"Saya bertekad bahwa bila nanti saya, Hatta Rajasa, dan koalisi merah putih dipercaya, kami tugas pertamanya mencari putra putri terbaik bangsa Indonesia dari mana pun latar belakangnya. Tidak peduli suku, daerah ,agama yang penting dia terbaik untuk Indonesia. Kita tidak peduli partainya dari mana. Putra terbaik PDIP pun kita minta untuk bantu. Sekarang boleh bersaing tapi nanti kita harus bersatu untuk bangsa Indonesia," kata Prabowo, Rabu (28/5/2014).
Hal ini ia sampaikan saat berpidato di Rapimnas Komite Nasional Pemuda Indonesia (KNPI) di Grand Royal Preanger Hotel, Bandung. Dalam pidatonya, mantan Danjen Kopassus ini juga banyak membahas kekuatan kaum muda.
"Bung Karno pernah mengatakan berilah saya seribu pemuda dan saya akan pindahkan gunung Semeru. Berikan saya 10 pemuda revolusioner maka saya akan getarkan dunia. Nilai yang terkandung di dalamnya adalah semua perubahan besar oleh manusia itu diciptakan, dihasilkan oleh orang-orang muda," papar Prabowo yang memakai kemeja putih, celana krem, dan kopiah hitam ini.
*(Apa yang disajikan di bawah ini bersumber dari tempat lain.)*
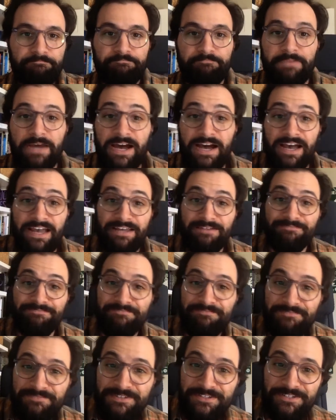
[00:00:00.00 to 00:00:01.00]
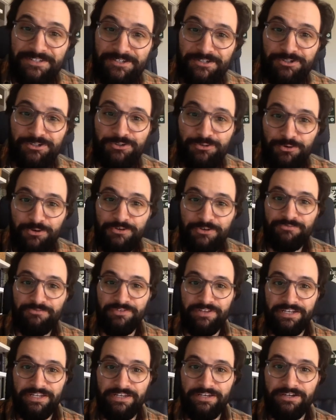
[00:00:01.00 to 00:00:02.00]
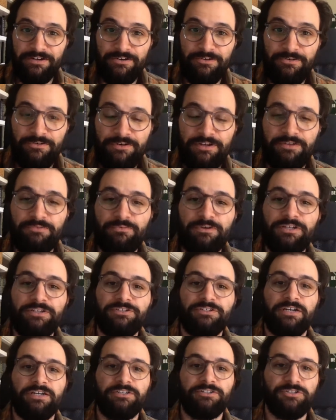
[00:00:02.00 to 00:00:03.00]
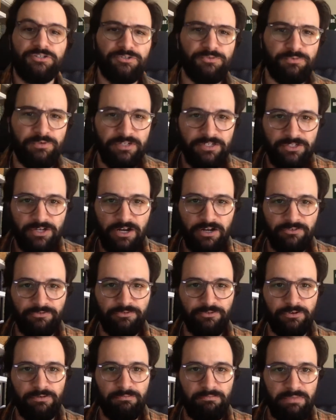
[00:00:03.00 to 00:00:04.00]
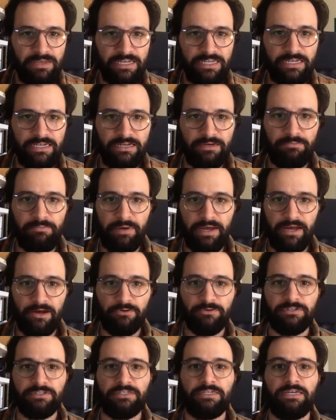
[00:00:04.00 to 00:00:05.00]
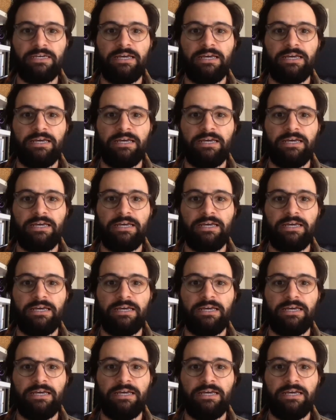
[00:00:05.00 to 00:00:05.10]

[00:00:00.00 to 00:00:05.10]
Hi, this is a short video in which I just want to talk for a minute about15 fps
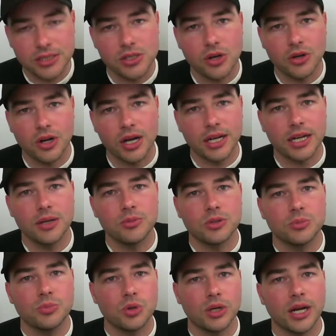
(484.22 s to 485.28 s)
are not able to
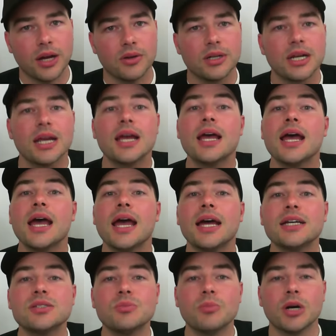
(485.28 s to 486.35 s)
put out
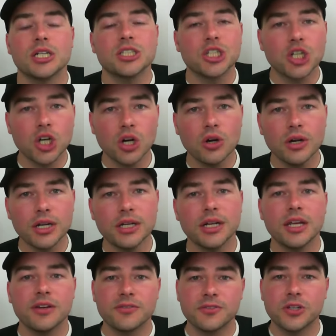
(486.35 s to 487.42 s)
as much current
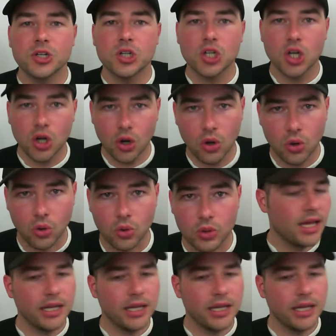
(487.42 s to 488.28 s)
if they're cold.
Di hadapan ratusan peserta Rapimnas, Prabowo menyemangati pemuda agar bersemangat melakukan perubahan.
"Yang kita takuti, waspadai adalah kalau anak muda kita melempem. Kalau anak muda kita pemalas. Kalau generasi muda kita generasi yang lembek, penakut, yang punya rasa rendah diri. Terlalu kagum dengan bangsa lain, tidak kagum dengan bangsanya sendiri," ujar pria berusia 62 tahun ini.
"Saya pesan, KNPI jadilah pemimpin yang tangguh. Kalau bukan kalian dari mana lagi? Kalau bukan sekarang, kapan lagi?" pesan Prabowo.